A diode is designed to let current flow in one direction. If you’re familiar with plumbing, a diode is the electrical equivalent to a check valve. There are two purposes of diodes in a solar power system – bypass diodes and blocking diodes. The same type of diode is generally used for both, a Schottky barrier diode, but how they are wired and what they do is what makes them different.
Bypass diodes
Bypass diodes are used to reduce the power loss solar panels experience due to shading. Because current flows from high to low voltage, when a solar panel has cells that are partially shaded, the current is then forced through the low-voltage shaded cells. This causes the solar panel to heat up, and have severe power loss. Those shaded solar cells become consumers of electricity instead of producers.

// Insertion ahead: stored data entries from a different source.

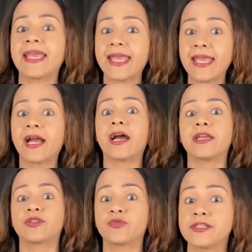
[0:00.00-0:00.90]
AI
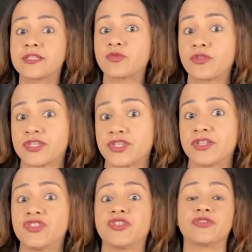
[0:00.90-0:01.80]
quiz
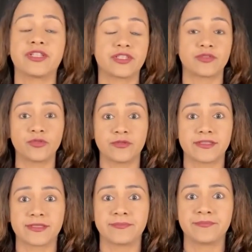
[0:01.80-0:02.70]
question generator tools.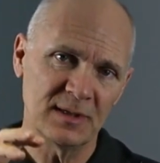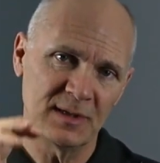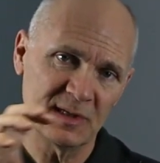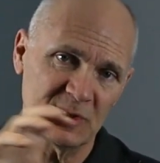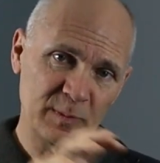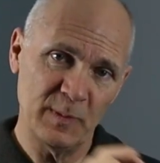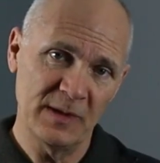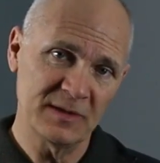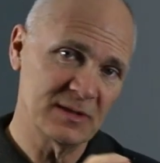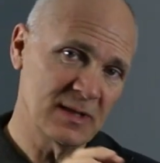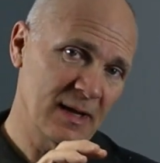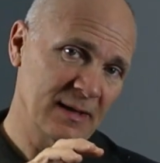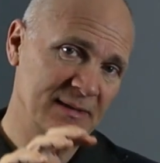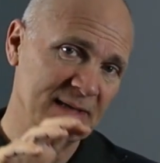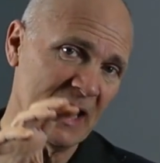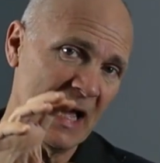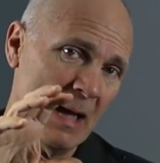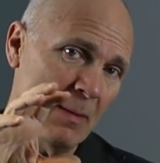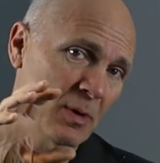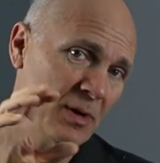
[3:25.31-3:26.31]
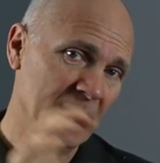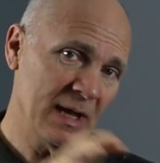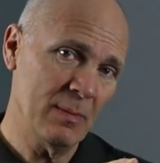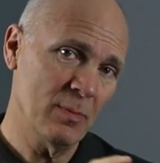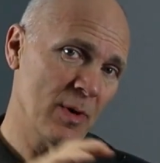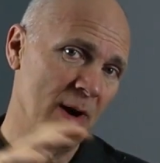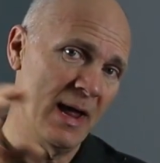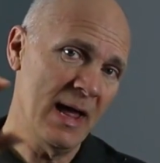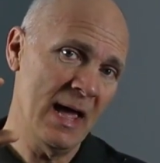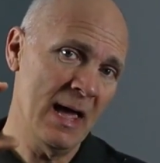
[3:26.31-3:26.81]
And it spends a lot of time on
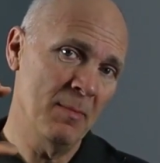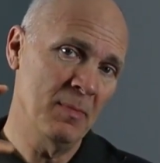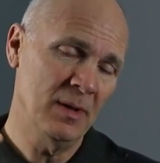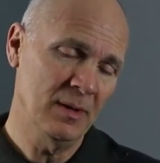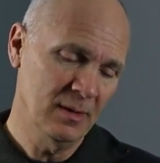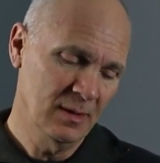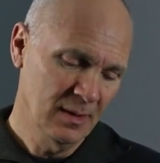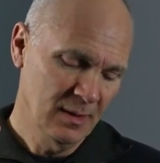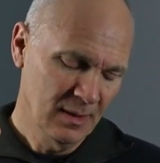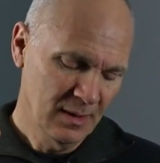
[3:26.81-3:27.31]
Abraham and,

Bypass diodes inside the junction box of a solar panel provide a low resistance path for the current to go around a series of solar cells that have been shaded. The diode is wired in parallel with the cells. Because electricity takes the path of least resistance, it is easier for the current to go through the diode than through the shaded cell, so it does. This minimizes the heat gain, and reduces current loss.

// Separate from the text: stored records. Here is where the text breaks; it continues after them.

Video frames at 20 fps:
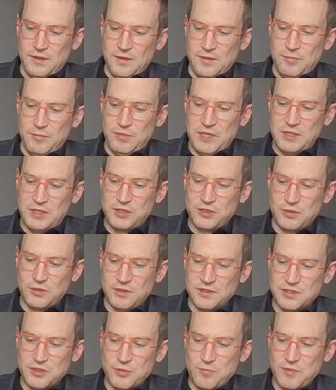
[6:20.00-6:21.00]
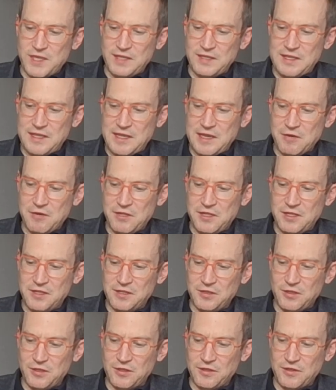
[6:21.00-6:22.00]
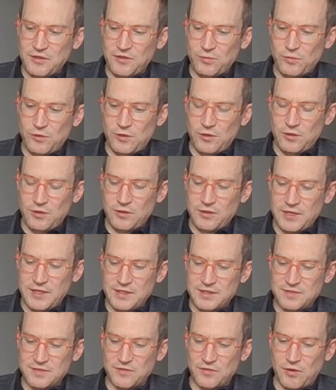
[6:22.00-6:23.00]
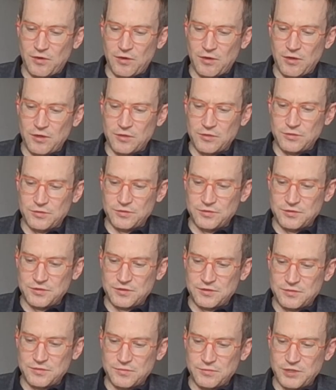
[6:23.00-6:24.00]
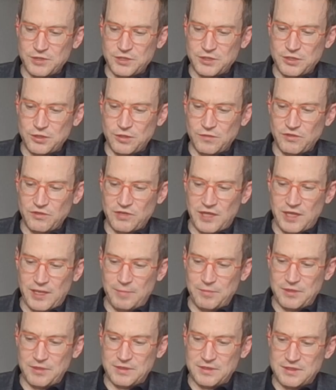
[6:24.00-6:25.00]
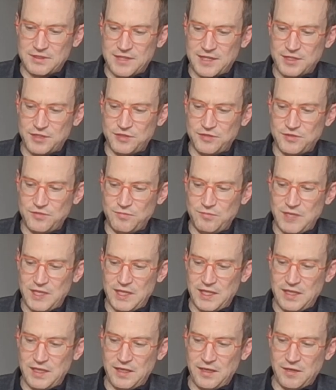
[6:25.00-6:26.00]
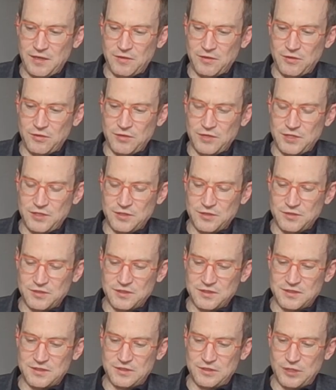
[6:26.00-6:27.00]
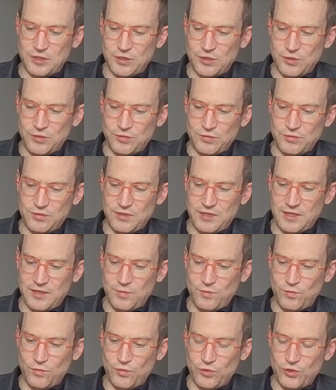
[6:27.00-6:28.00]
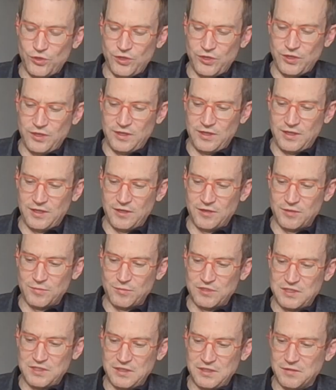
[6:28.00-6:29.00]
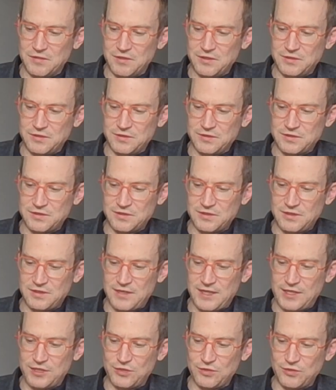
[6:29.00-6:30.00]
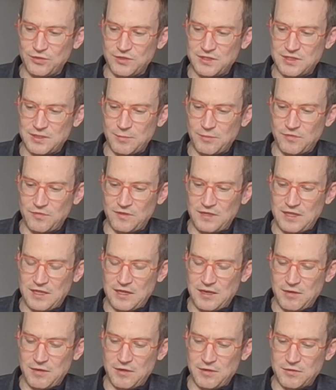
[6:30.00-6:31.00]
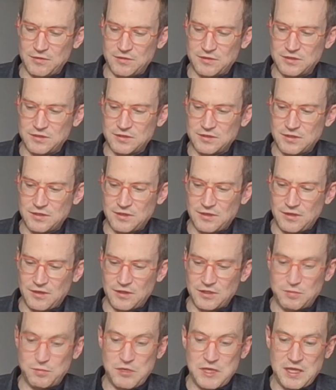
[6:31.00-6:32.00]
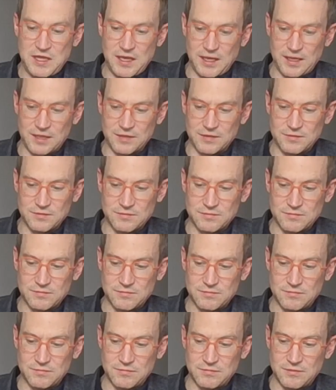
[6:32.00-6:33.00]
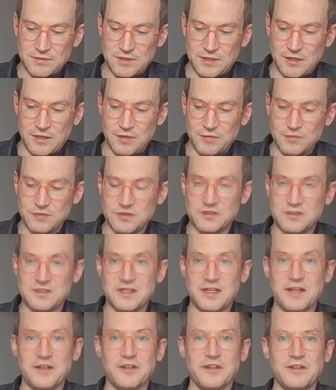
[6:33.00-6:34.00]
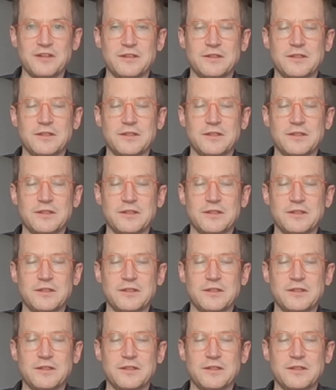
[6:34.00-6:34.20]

Picture also men carrying along this wall all kinds of articles which overtop it, statues of men and other creatures in stone and wood and other materials. Naturally, some of the carriers are speaking and others are silent.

Most solar panels have bypass diodes built in these days, so you typically won't have to worry about that anymore. However, if you have multiple solar panels wired together in series, and you consistently have shading on one or more of the solar panels, wiring a bypass diode in parallel across the shaded panel can prevent the current from being forced back through the shaded panel and cause it to heat and lose power. So, it acts the same as the internal bypass diodes, but bypasses the entire panel instead of the individual cells.
Blocking diodes
Blocking diodes are used to prevent your batteries from discharging backwards through your solar panels at night. Again, current flows from high to low-voltage, so during a sunny day, the voltage of a solar panel will be higher than the voltage of a deep cycle battery and the current will naturally flow from the panel to the battery. But at night, if the solar panel is connected directly to a battery, the voltage of the solar panel is going to be lower than the voltage of the battery, so there is a possibility of some backwards flow, pulling power out of the battery. It won’t be as much as the flow during the day, but there may be some.
As a result, in the days before charge controllers, people would put a blocking diode in series between the battery and the solar panel, only allowing power to go into the battery. Nowadays, most solar power systems have a charge controller between the solar panel and the battery, and this charge controller prevents this backflow of electricity, eliminating the need for a blocking diode.